2) We could not be in the same situation because NJ’s forests, NJ’s landscape, and NJ’s climate (rainfall, soil moisture, drought, heat, wind, humidity) are nothing like California’s forests and the conditions that drove massive wildfires. Even NJ’s most fire prone forests, in the Pinelands, are nothing like California and western forests and landscapes. Nothing.
But that was not just random off the cuff hyperbole by Senator Smith. He knew exactly what he was doing, just like the DEP’s “pro-active” press release on prescribed burns.
Senator Smith’s remarks, coupled with the DEP’s message coordination and prior remarks by Senator Smith, make it very clear that this was intentional political propaganda.
Weeks before, Smith tipped his hand on the wildfire justification, at the Highlands Coalition’s Forest Forum.
During Smith’s remarks at that Forum (time: 21 minutes), he closed by recommending that people read a recent NY Times magazine article on California wildfires to understand the problems NJ faced:
There was a terrific article in The NY Times magazine section about how various types of forests had been stewarded in different ways, held up to forest fires. I think that might be somewhat instructive.

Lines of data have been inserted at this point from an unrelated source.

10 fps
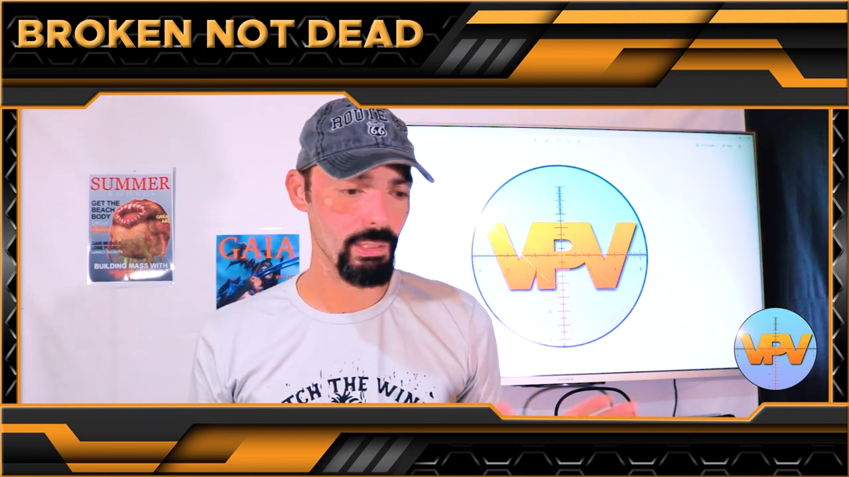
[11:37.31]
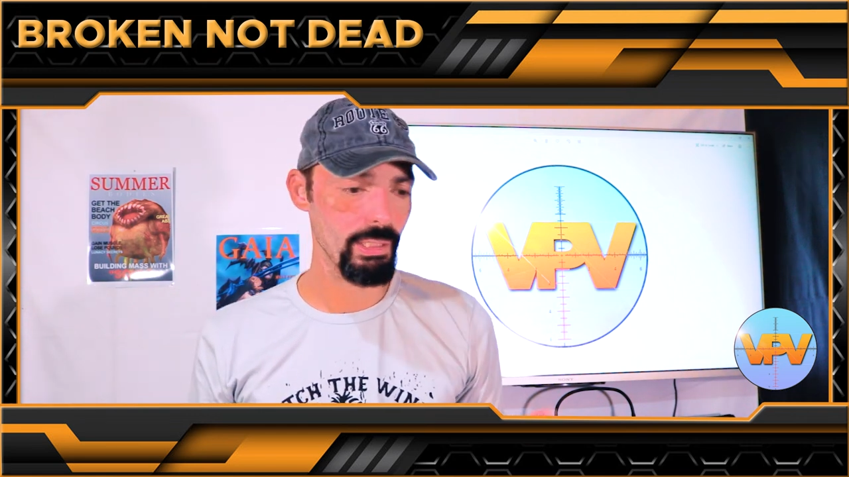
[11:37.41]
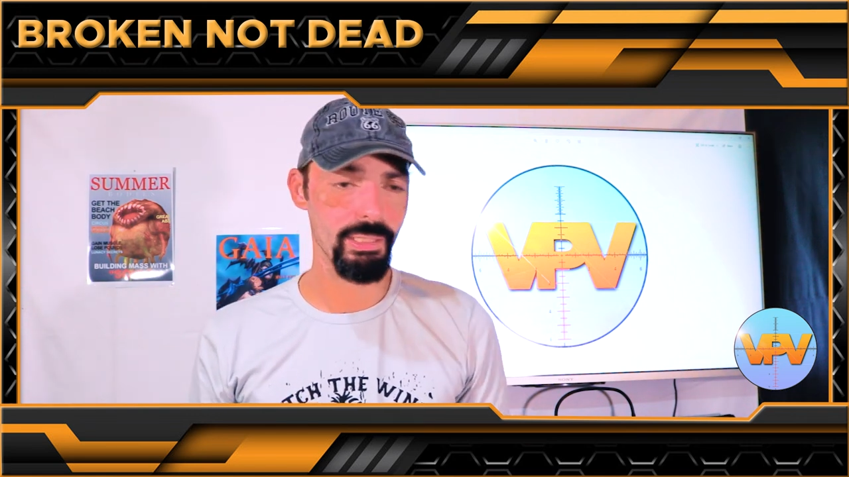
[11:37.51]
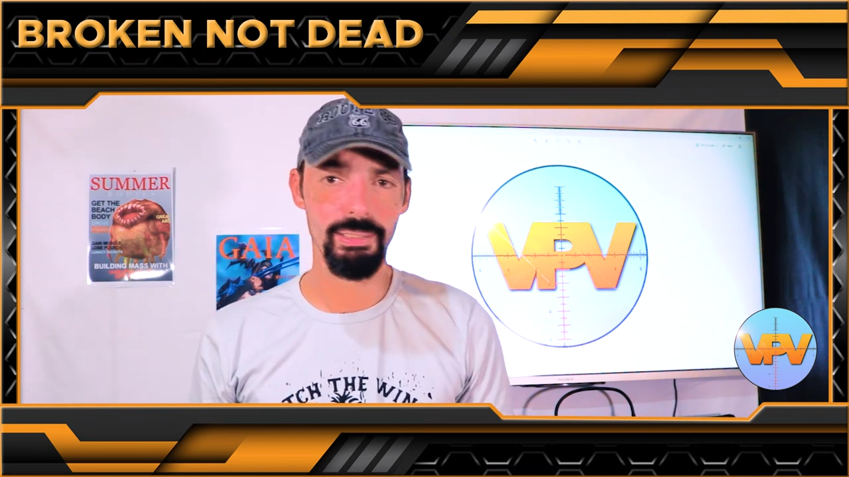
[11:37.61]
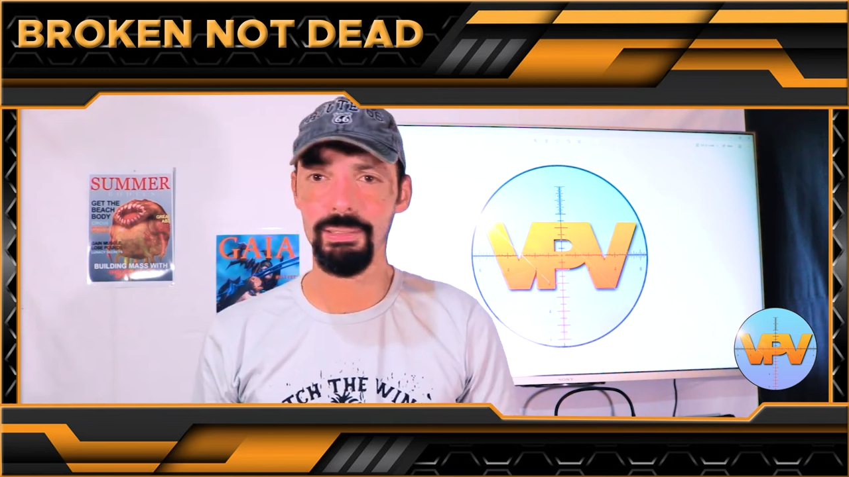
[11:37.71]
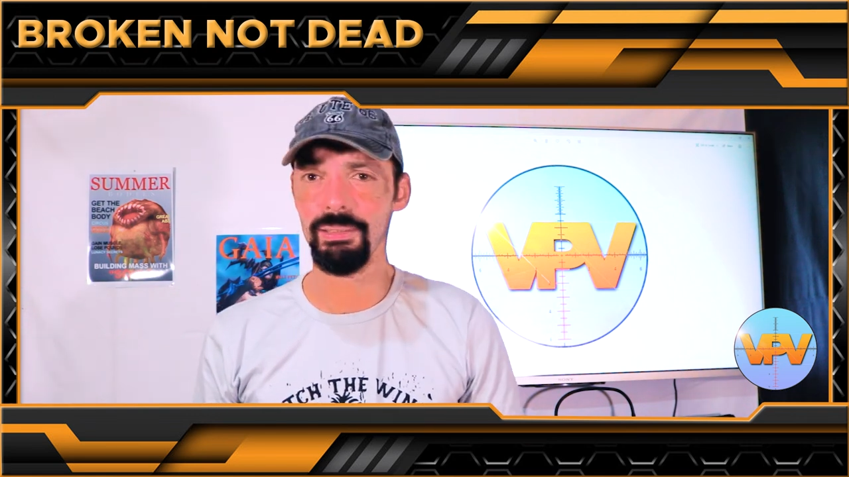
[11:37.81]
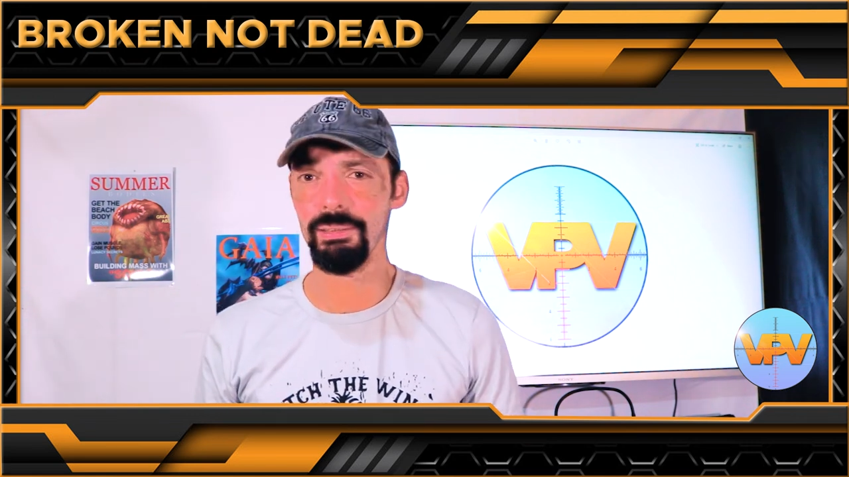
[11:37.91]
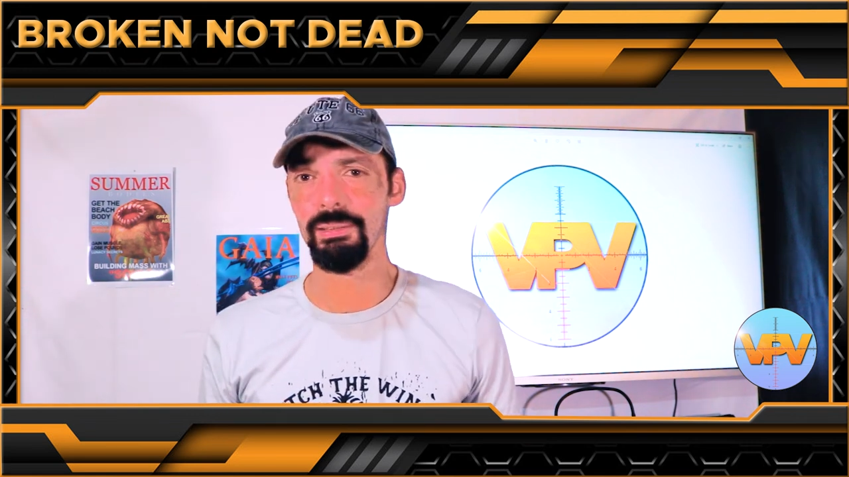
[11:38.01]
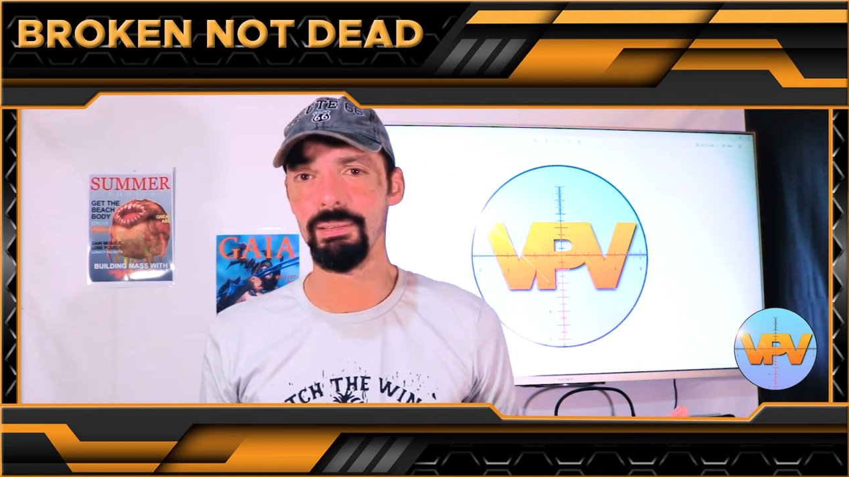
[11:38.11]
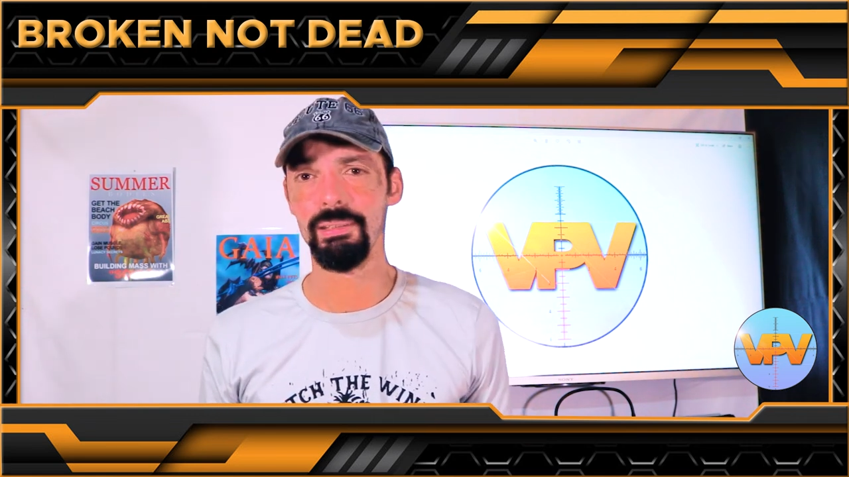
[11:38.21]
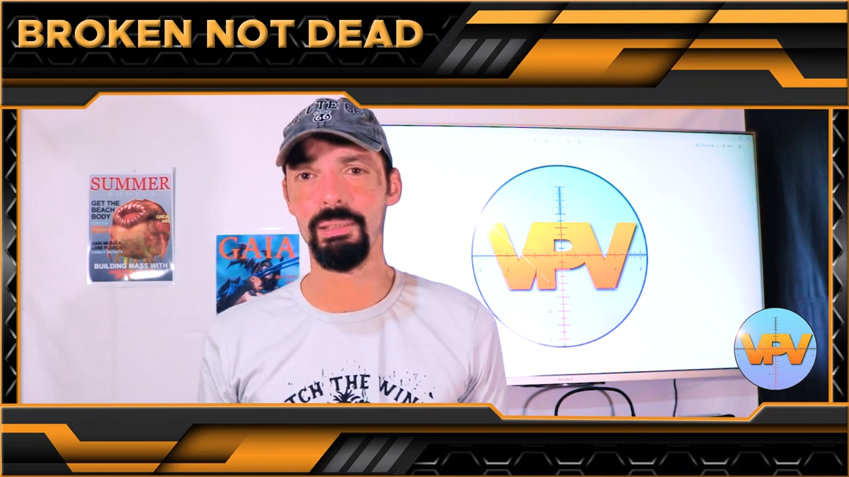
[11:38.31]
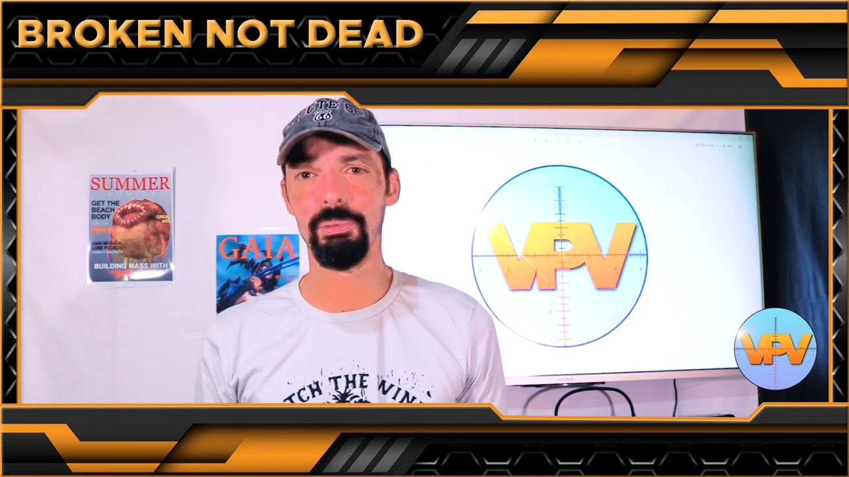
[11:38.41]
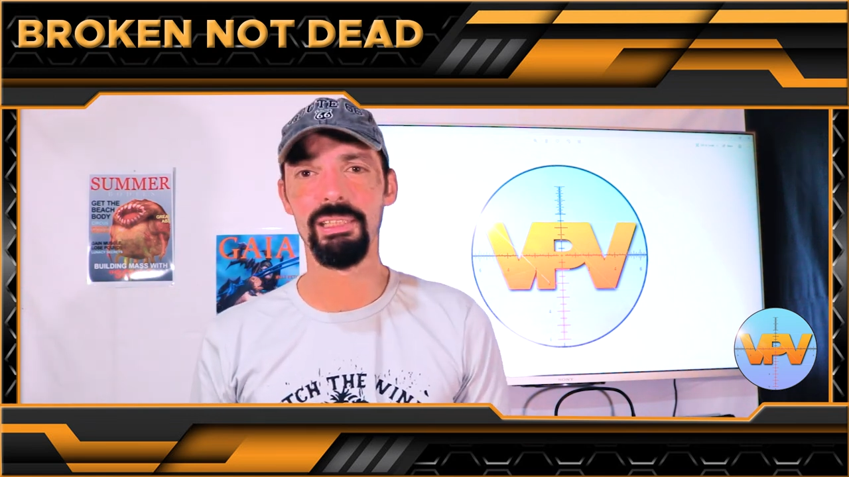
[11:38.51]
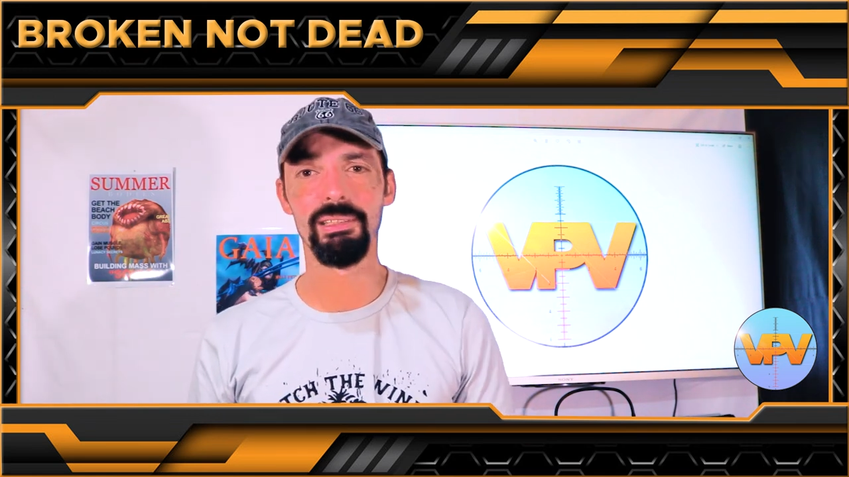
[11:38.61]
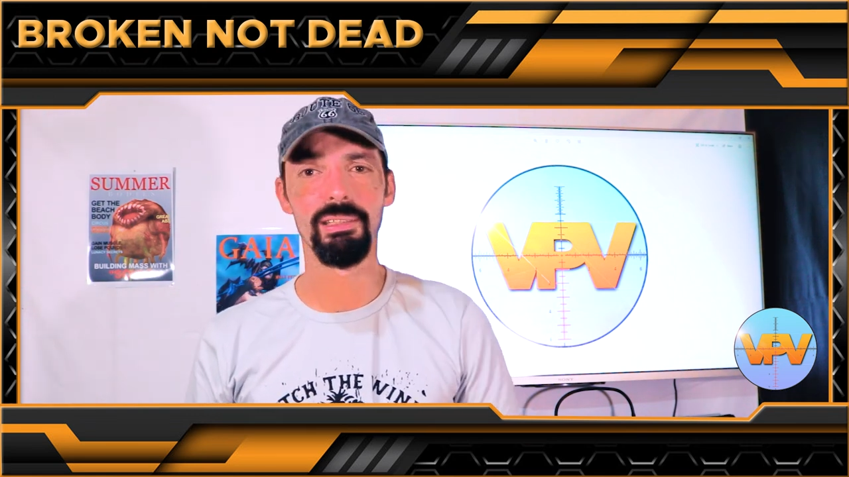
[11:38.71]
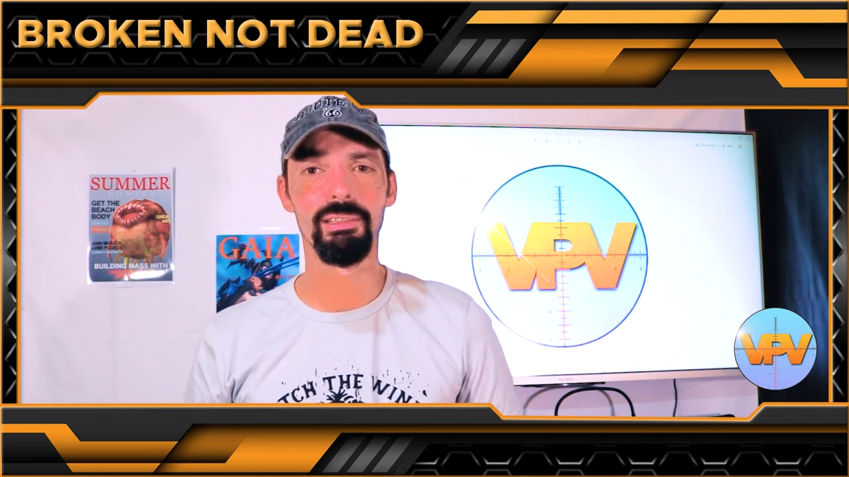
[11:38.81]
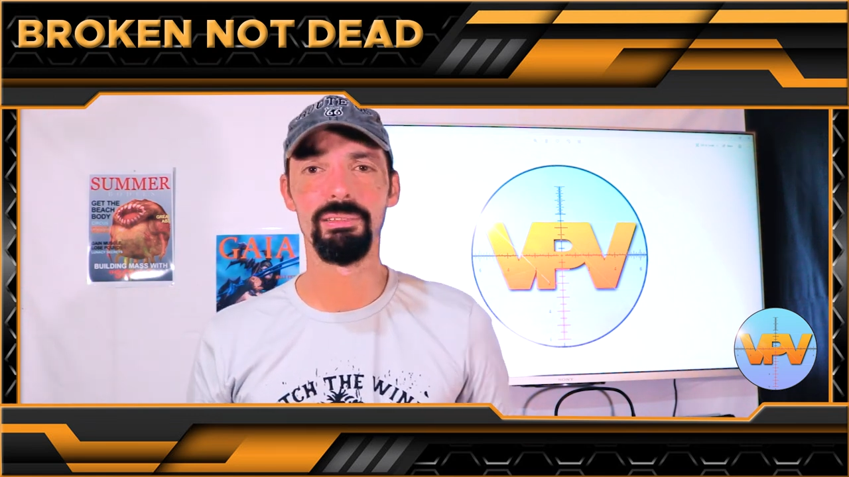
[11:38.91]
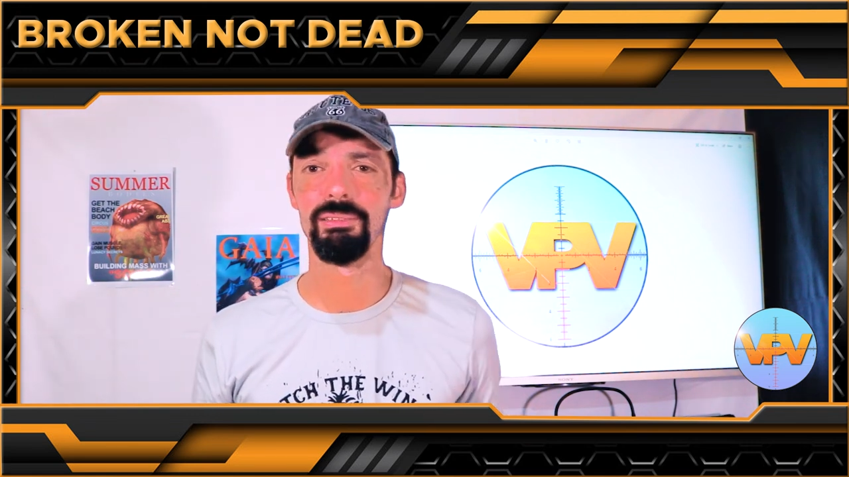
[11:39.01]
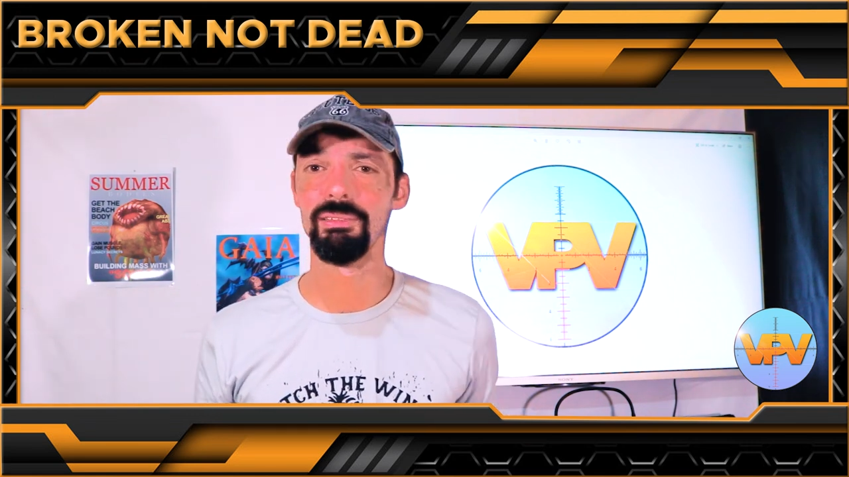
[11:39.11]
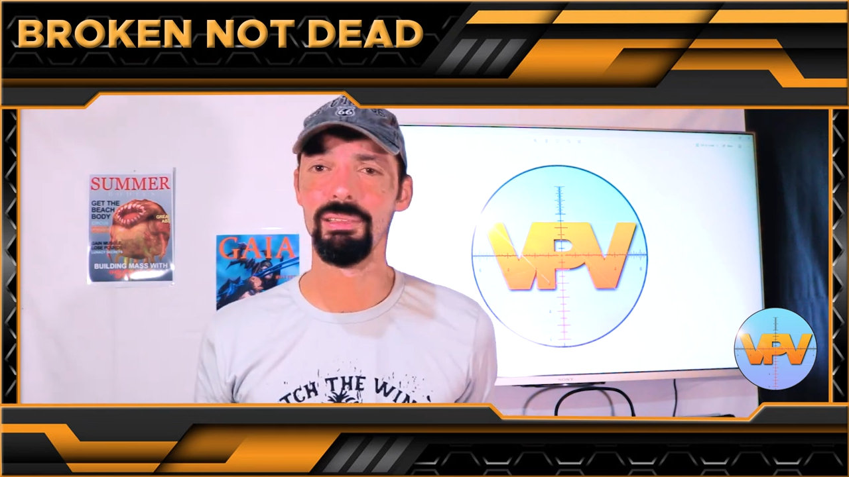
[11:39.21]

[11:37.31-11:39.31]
hey, keep that clean.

This was the article Smith referred to:
That article was one long fear based screed and propaganda piece for “active forest management”: (emphases mine)
Living in California now meant accepting that fire was no longer an episodic hazard, like earthquakes. Wildfire was a constant, with us everywhere, every day, all year long, like tinnitus or regret. The dry spring was bad; the dry summer, worse; the dry fall, unbearable. Even a wet winter (if we caught a break from the drought) offered little reprieve. All thoughts, all phenomena, existed relative to fire. […
California, and the world, are in bad shape. But the situation is not as devoid of hope as we believe. “We have this idea that the world is either normal and in continuity with what we’ve expected, or it’s the apocalypse, it’s the end of everything — and neither are true,” he said. That orange sky in 2020? “We’re all like, Wow, the sky is apocalyptic! But it’s not apocalyptic. If you can wake up and go to work in the morning, you’re not in an apocalypse, right?”
The more accurate assessment, according to Steffen, is that we’re “trans-apocalyptic.” We’re in the middle of an ongoing crisis, or really a linked series of crises, and we need to learn to be “native to now.”
This NY Times news (not magazine) article also probably could be the one Smith referred to. It is more science based, but still an argument for burning and logging forests under the guise of wildfire prevention:
But for Ms. Sauerbrey and her colleagues with The Nature Conservancy, what she witnessed was most likely a real-life example of what they and others have been studying for years: how thinning of trees in overgrown forests, combined with prescribed, or controlled, burns of accumulated dead vegetation on the forest floor, can help achieve the goal of reducing the intensity of wildfires by removing much of the fuel that feeds them.
The western – California wildfire model is what Senator Smith has in mind. The DEP is happy to manipulate that.
So, be forewarned.
Trenton policymakers will try to use the fear of wildfire to justify continuing mismanagement of NJ’s forests.
I will go into additional detail in future posts. There is a lot of scientific disagreement that active management techniques are the solution to wildfire prevention or adaptation to climate change, see:
For today, I just wanted to put out the alert.